What is expected -
Could you transcribe each entry below exactly, minus the images?

*** Opening Recorded information ***

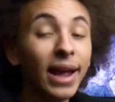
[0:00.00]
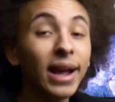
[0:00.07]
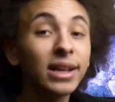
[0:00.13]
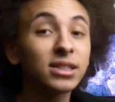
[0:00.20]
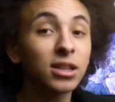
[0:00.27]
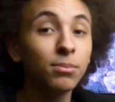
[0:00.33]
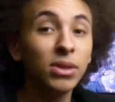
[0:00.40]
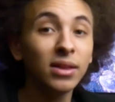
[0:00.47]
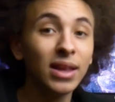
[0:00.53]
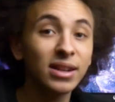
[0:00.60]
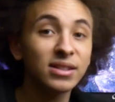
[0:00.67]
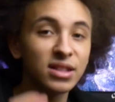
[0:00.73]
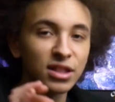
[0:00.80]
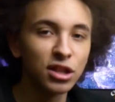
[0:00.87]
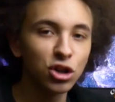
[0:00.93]
and get something that
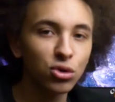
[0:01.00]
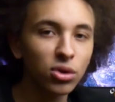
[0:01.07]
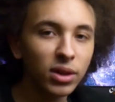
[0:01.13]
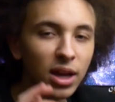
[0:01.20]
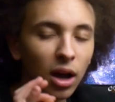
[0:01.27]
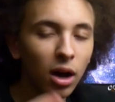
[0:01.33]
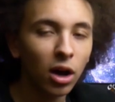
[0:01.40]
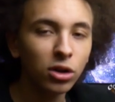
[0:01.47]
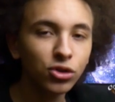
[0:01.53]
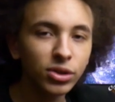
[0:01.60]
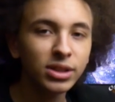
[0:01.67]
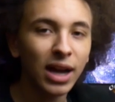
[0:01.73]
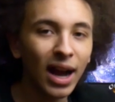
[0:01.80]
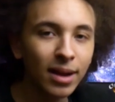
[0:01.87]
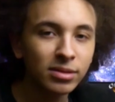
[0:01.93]
is literally
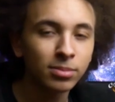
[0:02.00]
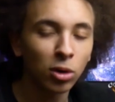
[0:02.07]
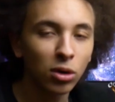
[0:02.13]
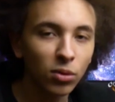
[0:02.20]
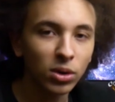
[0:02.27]
100 times more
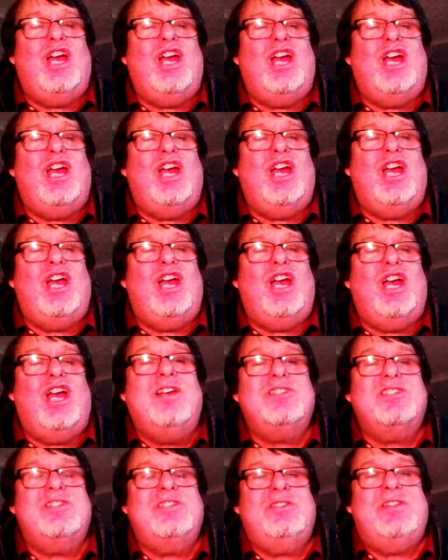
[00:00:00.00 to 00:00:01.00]

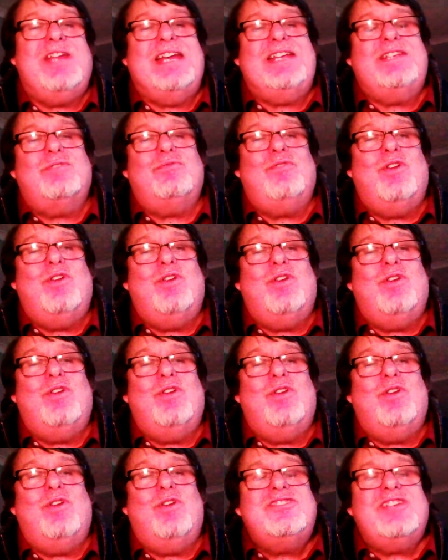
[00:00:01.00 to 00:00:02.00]
memoirs later on,
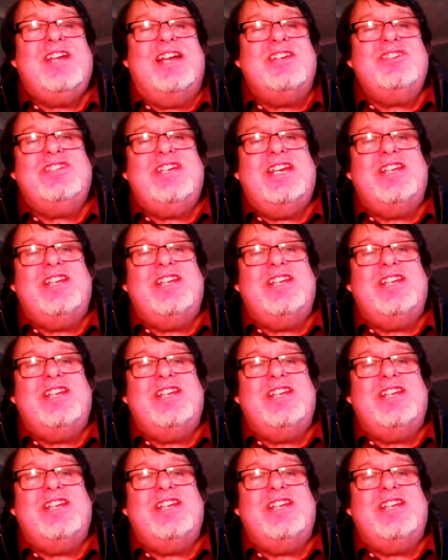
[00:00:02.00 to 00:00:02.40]
such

*** Closing Recorded information ***

Answer box -
[0:00.00]
[0:00.07]
[0:00.13]
[0:00.20]
[0:00.27]
[0:00.33]
[0:00.40]
[0:00.47]
[0:00.53]
[0:00.60]
[0:00.67]
[0:00.73]
[0:00.80]
[0:00.87]
[0:00.93]
and get something that
[0:01.00]
[0:01.07]
[0:01.13]
[0:01.20]
[0:01.27]
[0:01.33]
[0:01.40]
[0:01.47]
[0:01.53]
[0:01.60]
[0:01.67]
[0:01.73]
[0:01.80]
[0:01.87]
[0:01.93]
is literally
[0:02.00]
[0:02.07]
[0:02.13]
[0:02.20]
[0:02.27]
100 times more
[00:00:00.00 to 00:00:01.00]

[00:00:01.00 to 00:00:02.00]
memoirs later on,
[00:00:02.00 to 00:00:02.40]
such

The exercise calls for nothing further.